EXERCISE GOAL: The reply is to be the lines from the one with "[00:04:49.70]" through the last line of the records below, each retyped exactly, with pictures left out.

+++ THE DATA

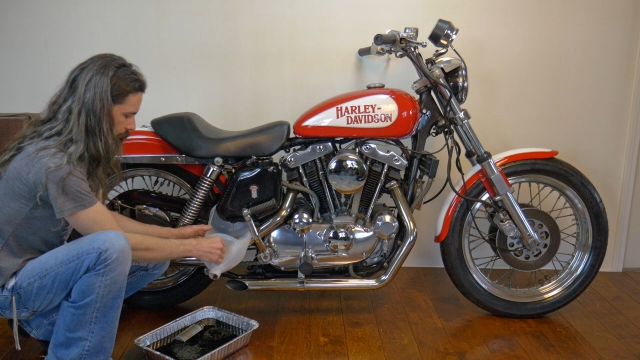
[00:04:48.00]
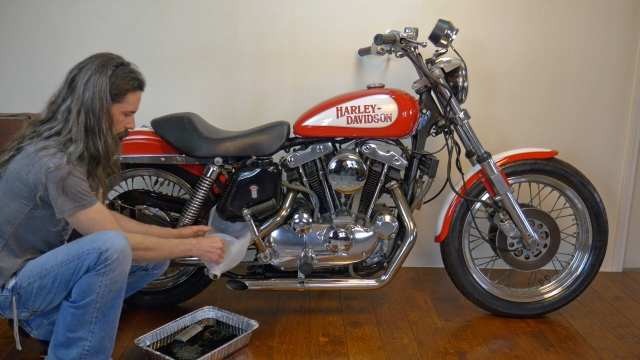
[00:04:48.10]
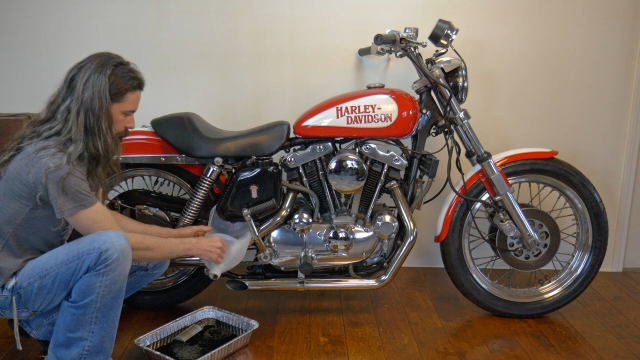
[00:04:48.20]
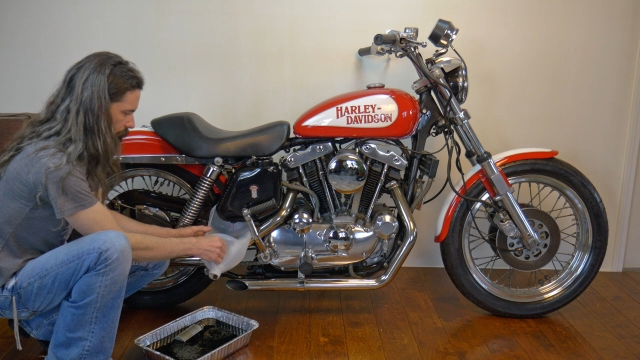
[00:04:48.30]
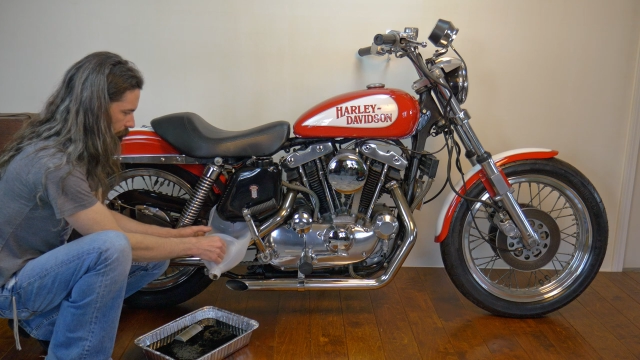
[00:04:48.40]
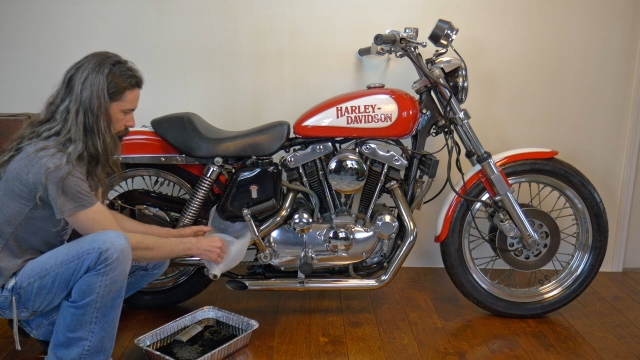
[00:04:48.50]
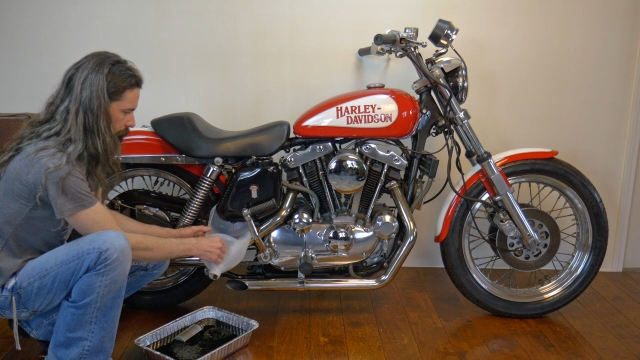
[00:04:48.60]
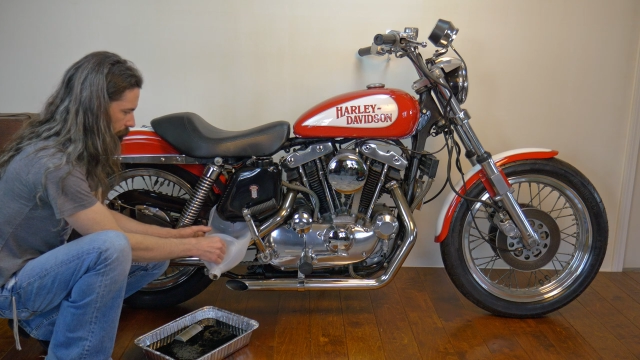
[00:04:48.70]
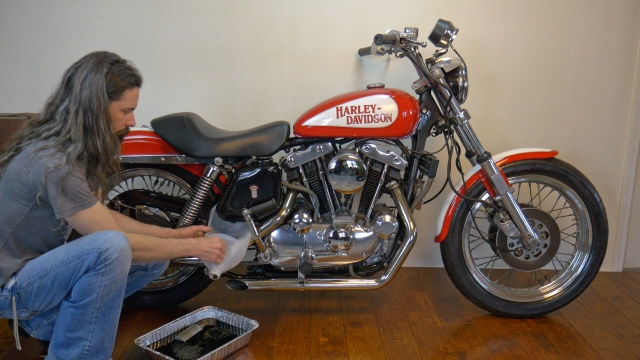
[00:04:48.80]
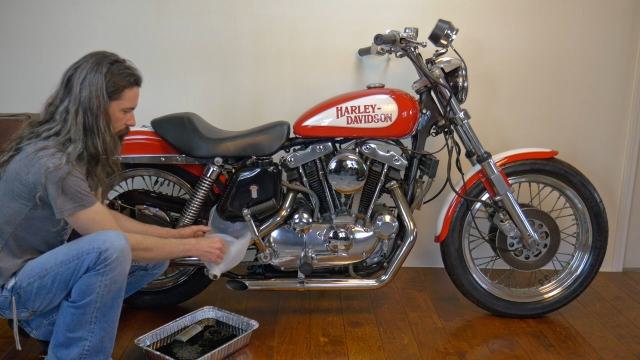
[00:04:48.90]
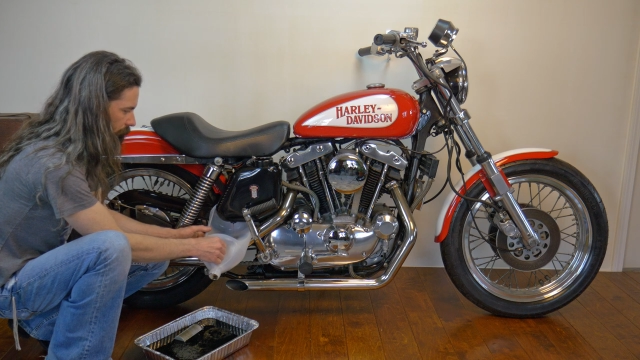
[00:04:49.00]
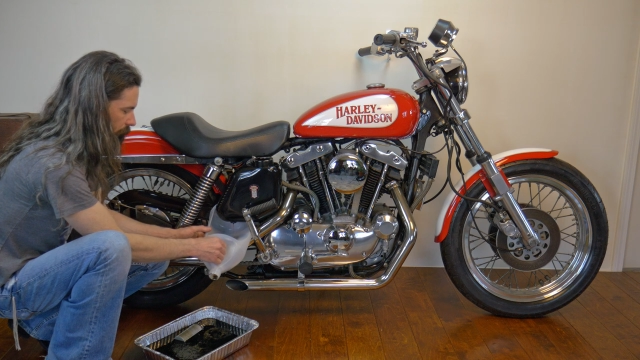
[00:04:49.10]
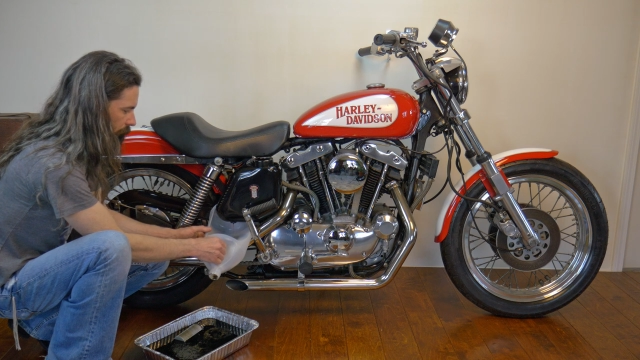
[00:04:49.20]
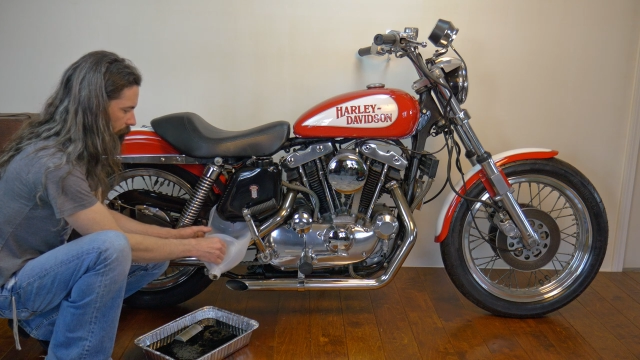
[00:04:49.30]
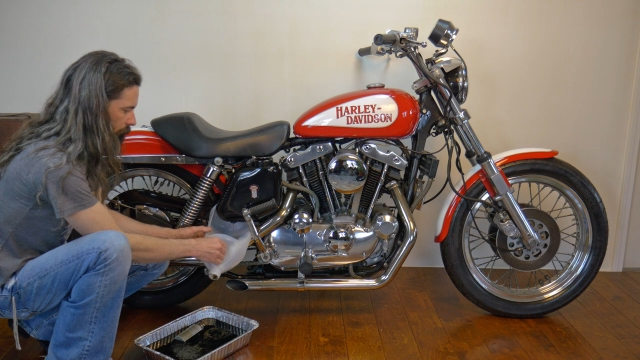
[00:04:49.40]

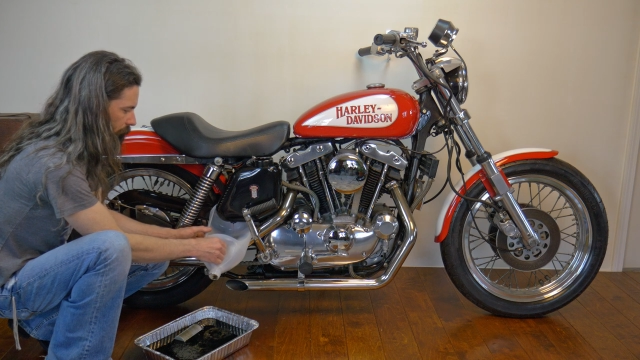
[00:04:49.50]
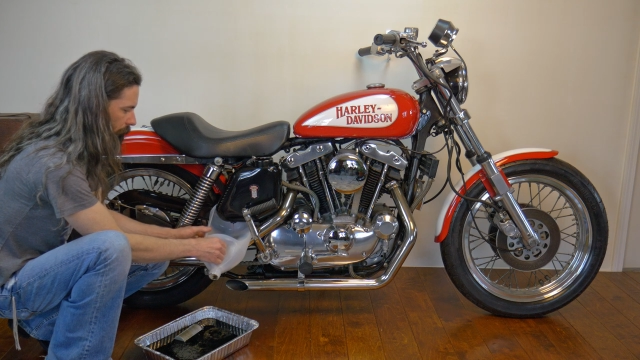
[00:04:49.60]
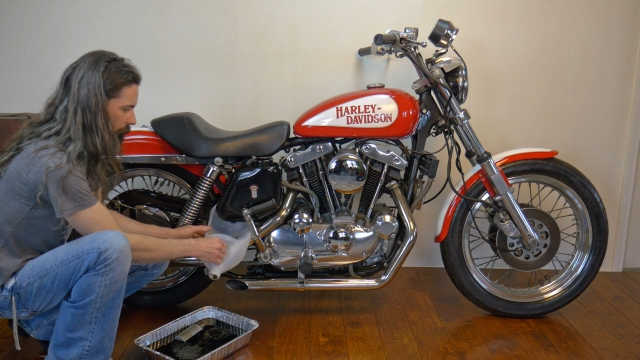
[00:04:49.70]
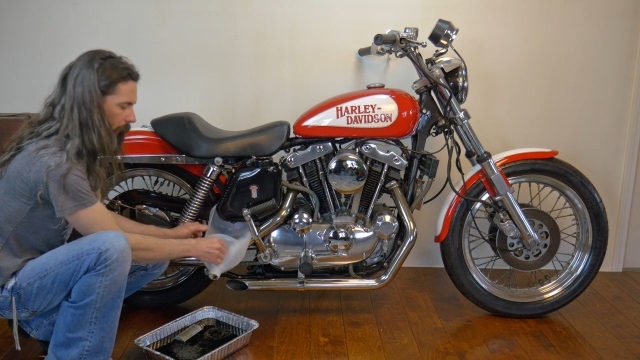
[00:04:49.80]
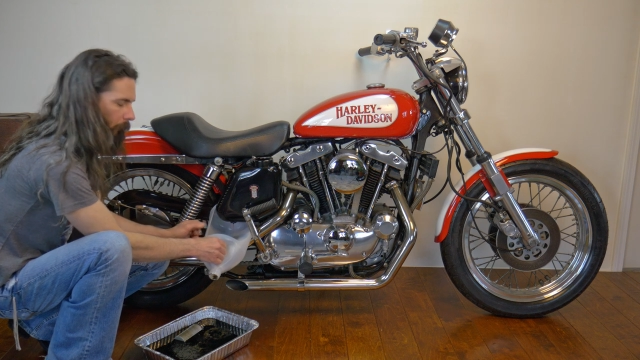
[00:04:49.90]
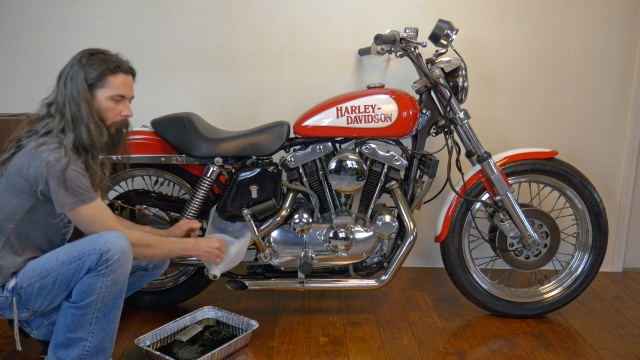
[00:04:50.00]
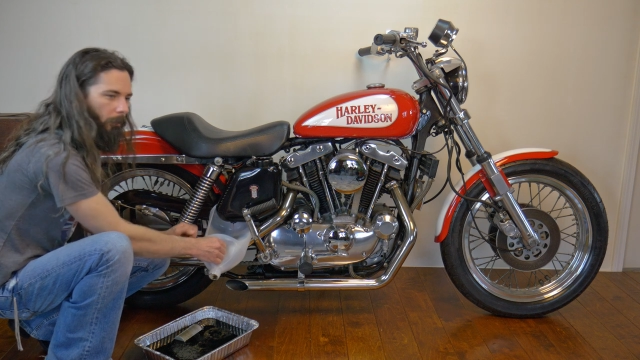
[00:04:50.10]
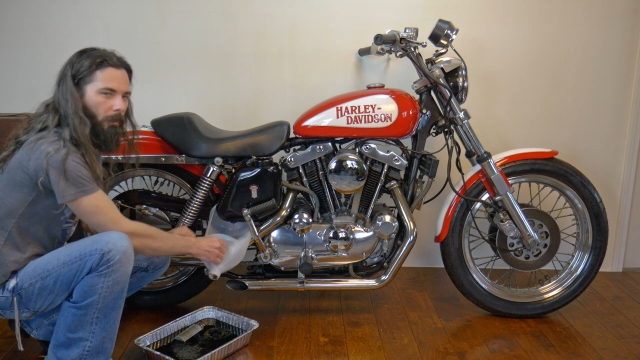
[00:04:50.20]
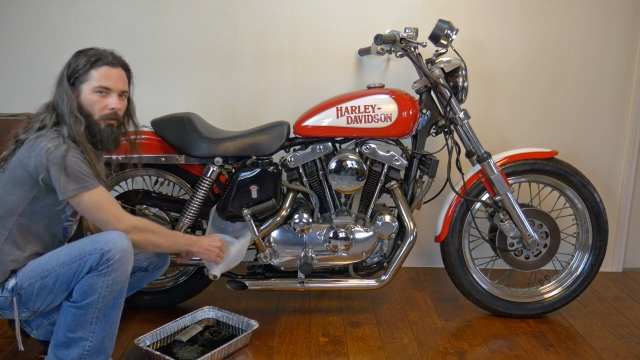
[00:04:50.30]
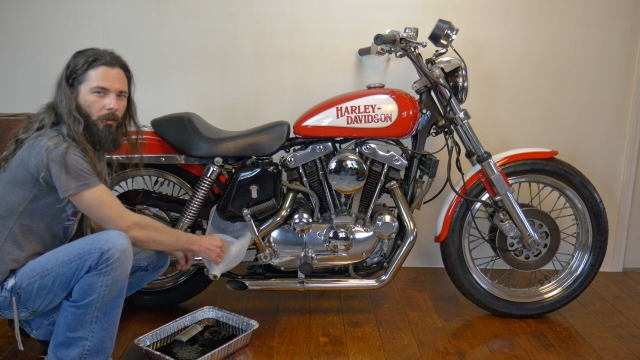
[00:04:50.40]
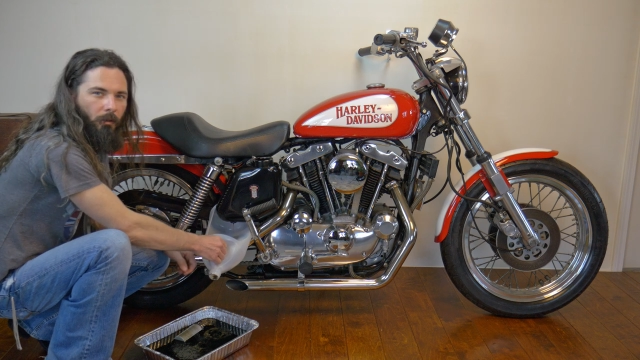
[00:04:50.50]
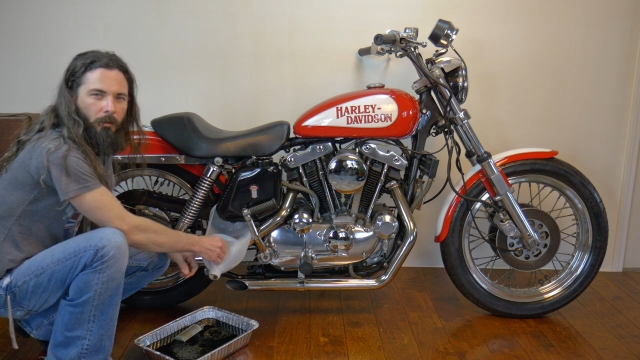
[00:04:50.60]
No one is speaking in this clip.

++++++

SOLUTION FOR THIS EXERCISE:
[00:04:49.70]
[00:04:49.80]
[00:04:49.90]
[00:04:50.00]
[00:04:50.10]
[00:04:50.20]
[00:04:50.30]
[00:04:50.40]
[00:04:50.50]
[00:04:50.60]
No one is speaking in this clip.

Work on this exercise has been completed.